Distributed DNS (RFC 0008) #55

philbrookes · 2024-02-09T10:30:58Z

No description provided.

philbrookes · 2024-02-09T10:33:31Z

ping @mikenairn @maleck13 @pmccarthy

rfcs/0008-leaderless-dns.md

maleck13

Made a first pass at this some comments and re-wording. In general looking good. Will do another pass next week

rfcs/0008-leaderless-dns.md

rfcs/0008-distributed-dns.md

Co-authored-by: Craig Brookes <[email protected]>

rfcs/0008-distributed-dns.md

pehala · 2024-02-26T07:38:40Z

rfcs/0008-distributed-dns.md

+
+##### Migration
+
+These 2 strategies are not compatible, and as such the RoutingStrategy field will be set to immutable, requiring the deletion and recreation of the DNS Policy in order to update this value. This will result in the related records being removed from the zone before being created in the new format.


What will happen if one cluster has DNSPolicy with Single strategy and another one with Loadbalanced? Will the loadbalanced fail with the reason that something else is using Single?
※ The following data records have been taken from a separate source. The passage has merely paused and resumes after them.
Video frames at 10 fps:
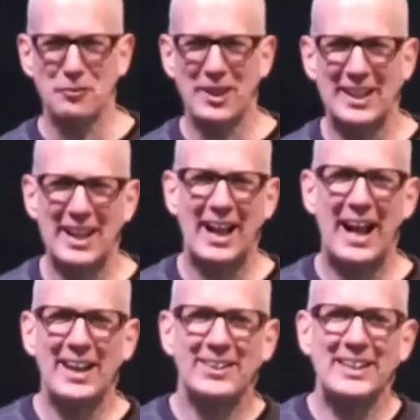of like,
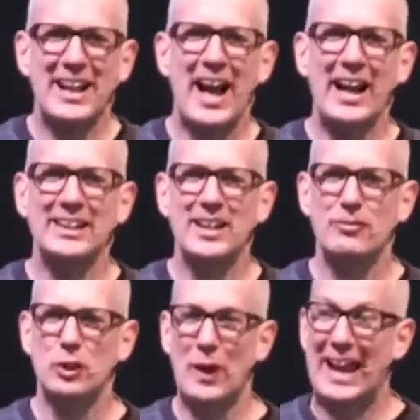I think highly
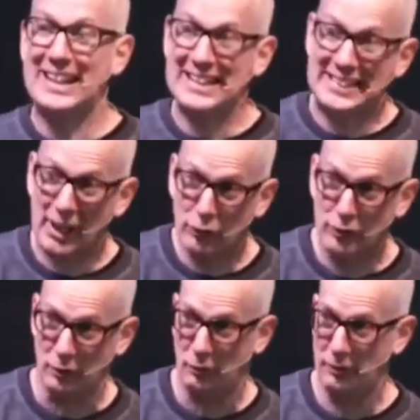of you and I tell
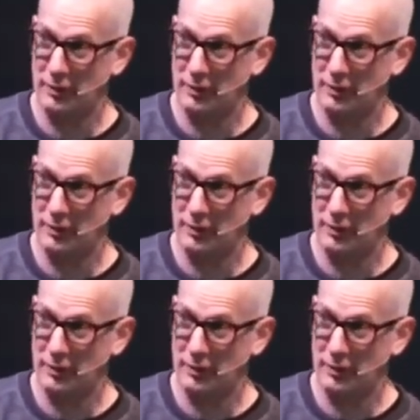you.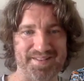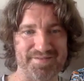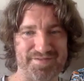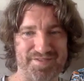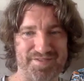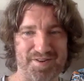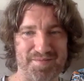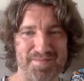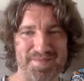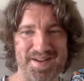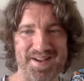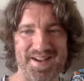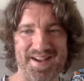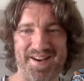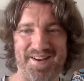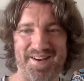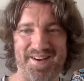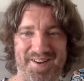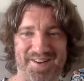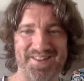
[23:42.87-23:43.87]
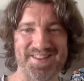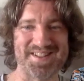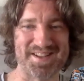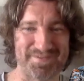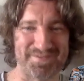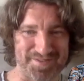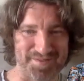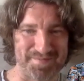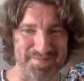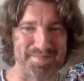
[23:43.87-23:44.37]
from all the
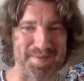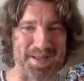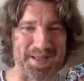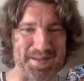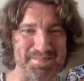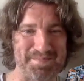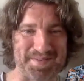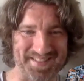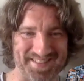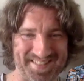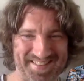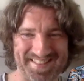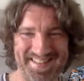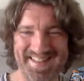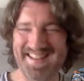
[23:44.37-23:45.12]
different people,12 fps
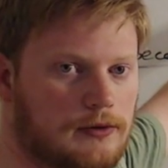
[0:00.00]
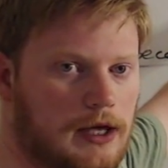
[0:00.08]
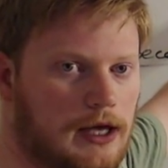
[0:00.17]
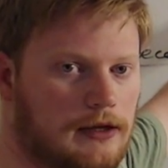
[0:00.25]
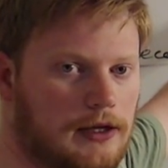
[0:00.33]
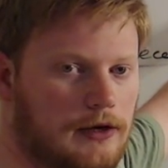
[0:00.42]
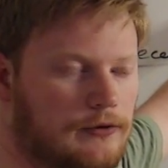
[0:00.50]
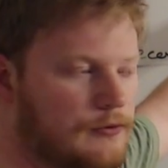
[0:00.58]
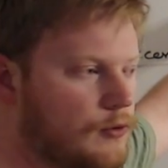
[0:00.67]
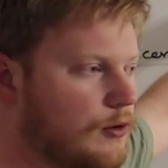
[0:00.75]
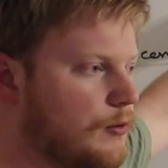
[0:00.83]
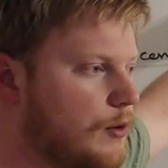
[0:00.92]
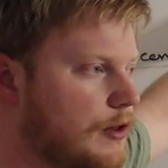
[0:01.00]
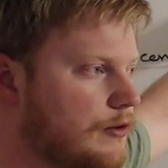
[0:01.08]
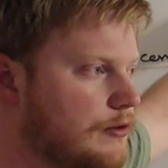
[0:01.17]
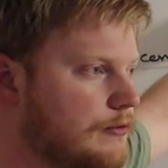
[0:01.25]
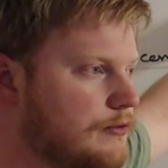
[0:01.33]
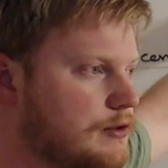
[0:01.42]
and therefore
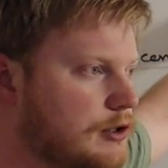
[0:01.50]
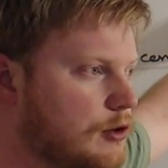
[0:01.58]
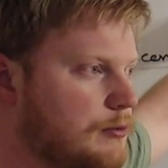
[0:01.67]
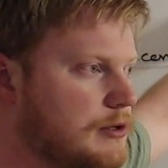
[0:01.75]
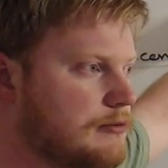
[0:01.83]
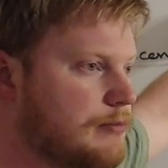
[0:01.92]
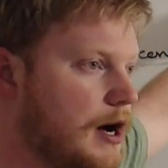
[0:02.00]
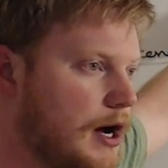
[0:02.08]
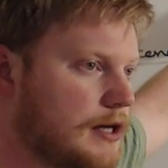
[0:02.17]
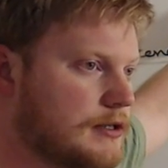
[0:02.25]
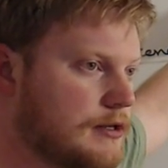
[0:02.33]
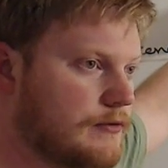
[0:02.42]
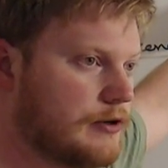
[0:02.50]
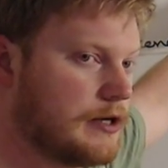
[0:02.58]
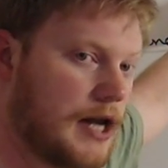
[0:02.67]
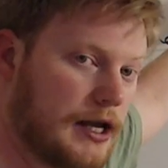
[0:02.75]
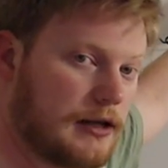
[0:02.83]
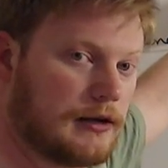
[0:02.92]
whether the slope is positive or
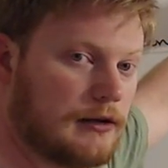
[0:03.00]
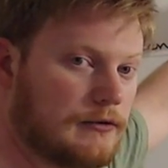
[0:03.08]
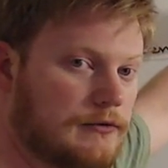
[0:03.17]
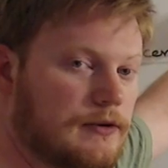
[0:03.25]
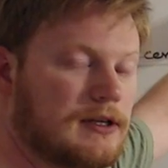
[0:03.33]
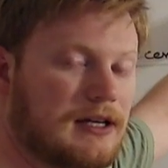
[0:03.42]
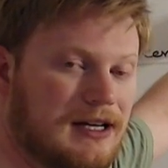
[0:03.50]
negative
THis will result in a flip/flop scenerio and unresolvable state which will be spotted by the max back off validation check mentioned above and flagged in the status

RFC wil be updated to make this clearer

pehala · 2024-02-26T07:48:17Z

rfcs/0008-distributed-dns.md

+# Drawbacks
+[drawbacks]: #drawbacks
+
+clean up in disaster scenario for multi-cluster:


Could those leftover records prevent the reconciliation of a new cluster? It is not uncommon for Kubernetes cluster to fail (i.e. taken down by force, without proper reconciliation in place), does this result in a branch that wont have a owner that will stay there forever?

Health checks will remove these records from the response. In a single cluster right now if you nuked the cluster you would also have a situation where the records were left behind. I see no difference here between single and multi-cluster. Yes there is the potential in a disaster scenerio for records to be left behind (this is true of any kubernetes API that interacts with an external service) IMO. Additonally a heart beat option would help also to allow other clusters to spot dead clusters

Additonally a heart beat option would help also to allow other clusters to spot dead clusters

I was thinking something along these lines. Could we establish a protocol for the leftover clusters to perform the cleanup on behalf of the nuked one? I suppose if the nuked cluster is ever reborn from the ashes, it will sanitise the records anyway.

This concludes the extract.